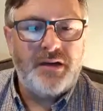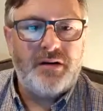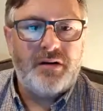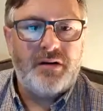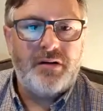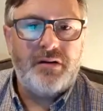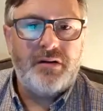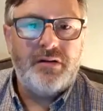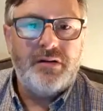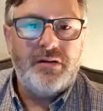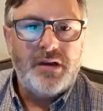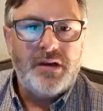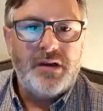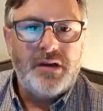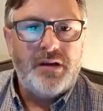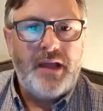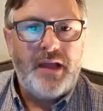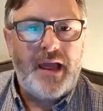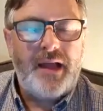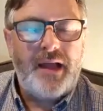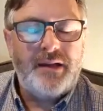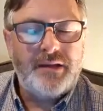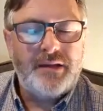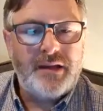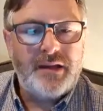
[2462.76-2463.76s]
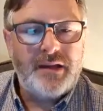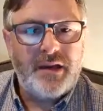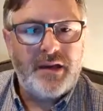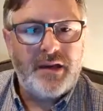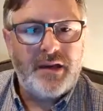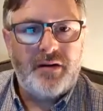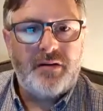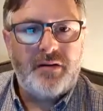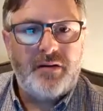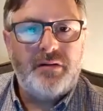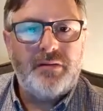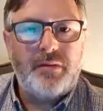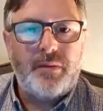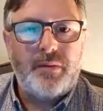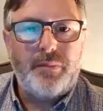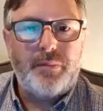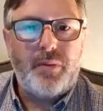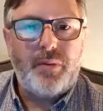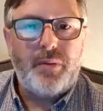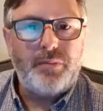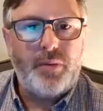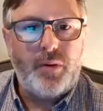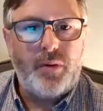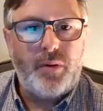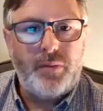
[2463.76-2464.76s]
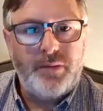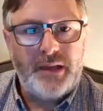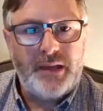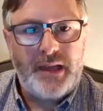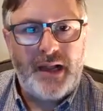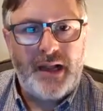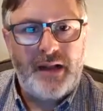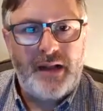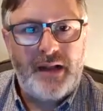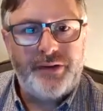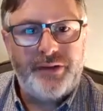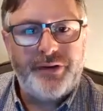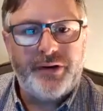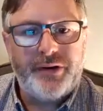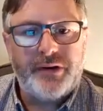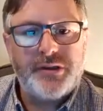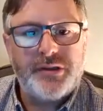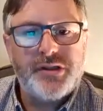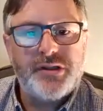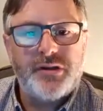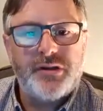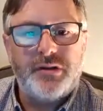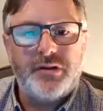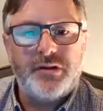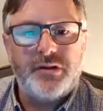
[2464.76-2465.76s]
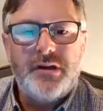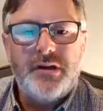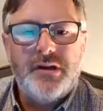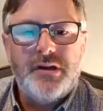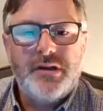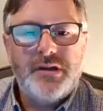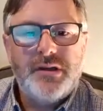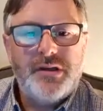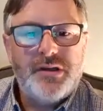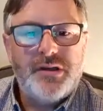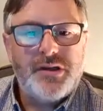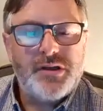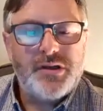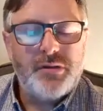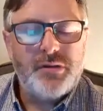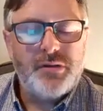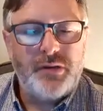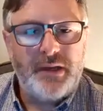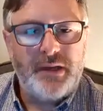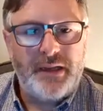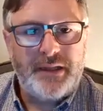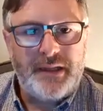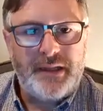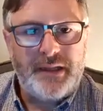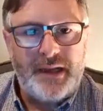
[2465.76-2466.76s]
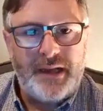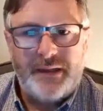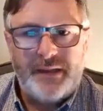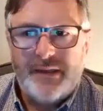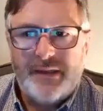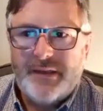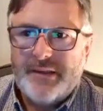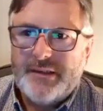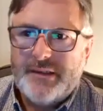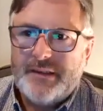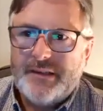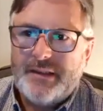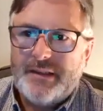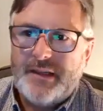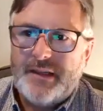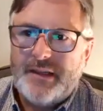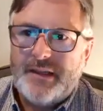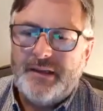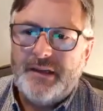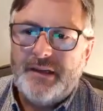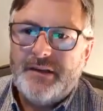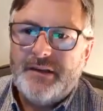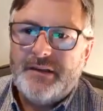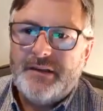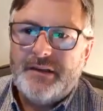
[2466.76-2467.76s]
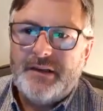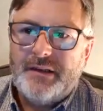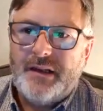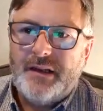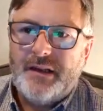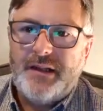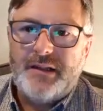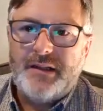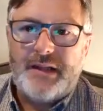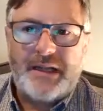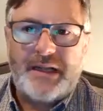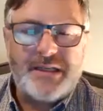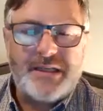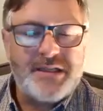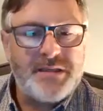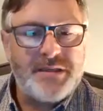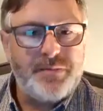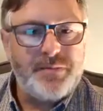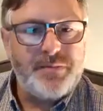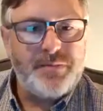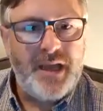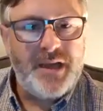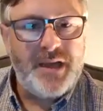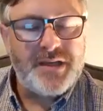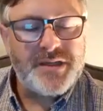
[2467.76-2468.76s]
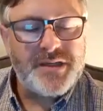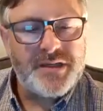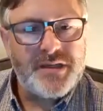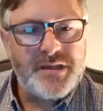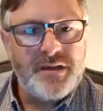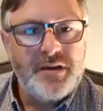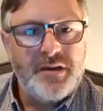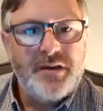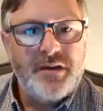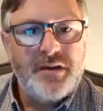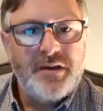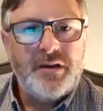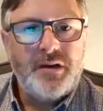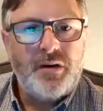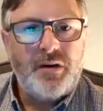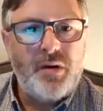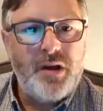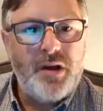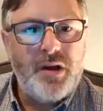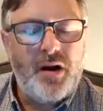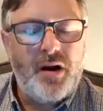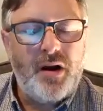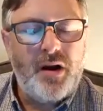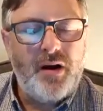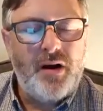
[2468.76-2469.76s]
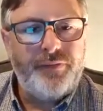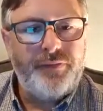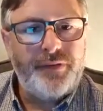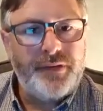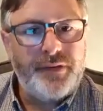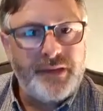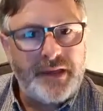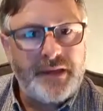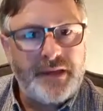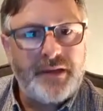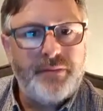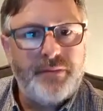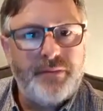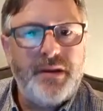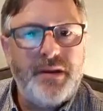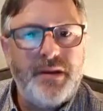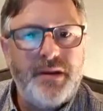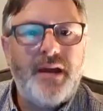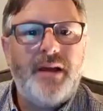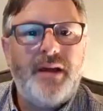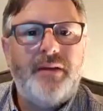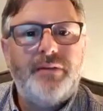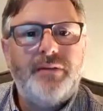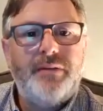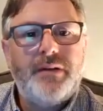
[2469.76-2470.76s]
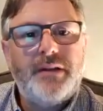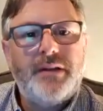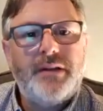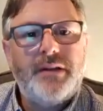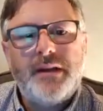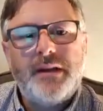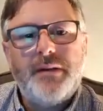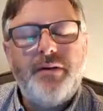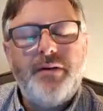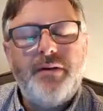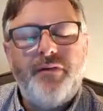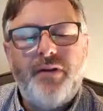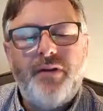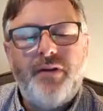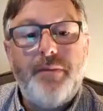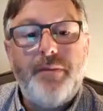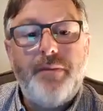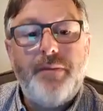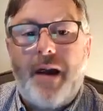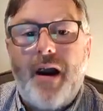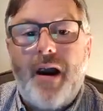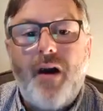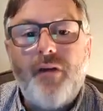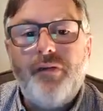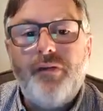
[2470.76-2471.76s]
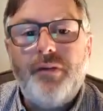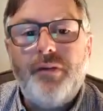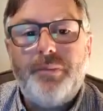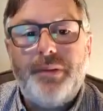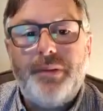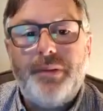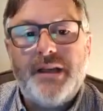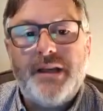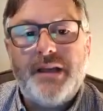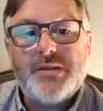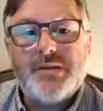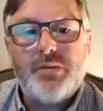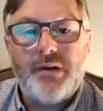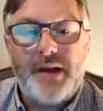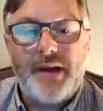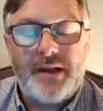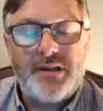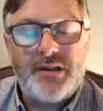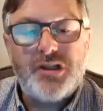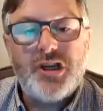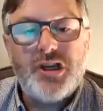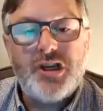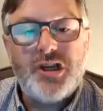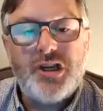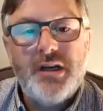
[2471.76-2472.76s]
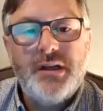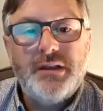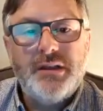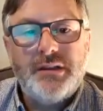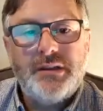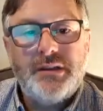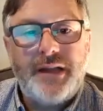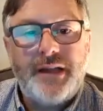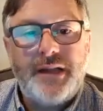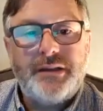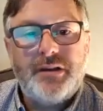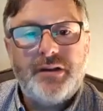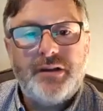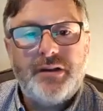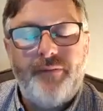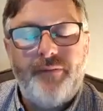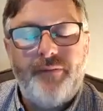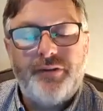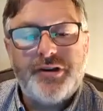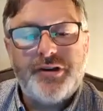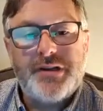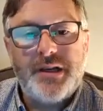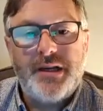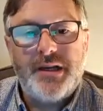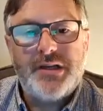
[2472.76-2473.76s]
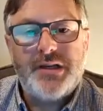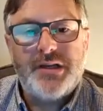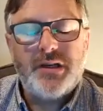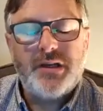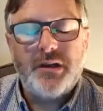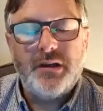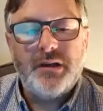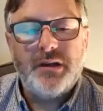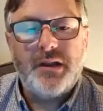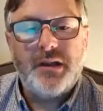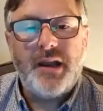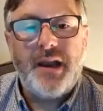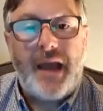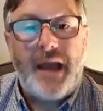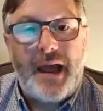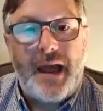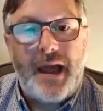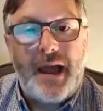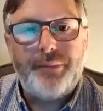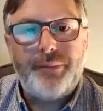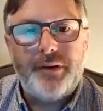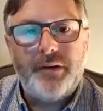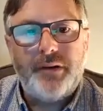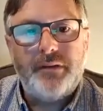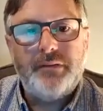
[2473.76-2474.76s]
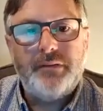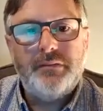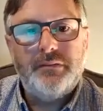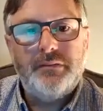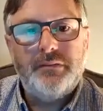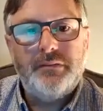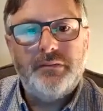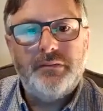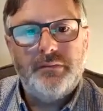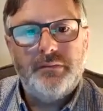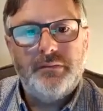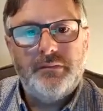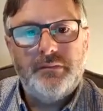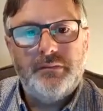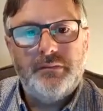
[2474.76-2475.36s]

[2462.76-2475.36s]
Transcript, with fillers: or healthcare or public health nurse or someone like that, then in that space, quite often that can be that can be a very powerful place where that that conversation can happen. Mm.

Instructions for the task:
Your task is to restate every record word for word. Omit all pictures.

Task solution:
[2462.76-2463.76s]
[2463.76-2464.76s]
[2464.76-2465.76s]
[2465.76-2466.76s]
[2466.76-2467.76s]
[2467.76-2468.76s]
[2468.76-2469.76s]
[2469.76-2470.76s]
[2470.76-2471.76s]
[2471.76-2472.76s]
[2472.76-2473.76s]
[2473.76-2474.76s]
[2474.76-2475.36s]

[2462.76-2475.36s]
Transcript, with fillers: or healthcare or public health nurse or someone like that, then in that space, quite often that can be that can be a very powerful place where that that conversation can happen. Mm.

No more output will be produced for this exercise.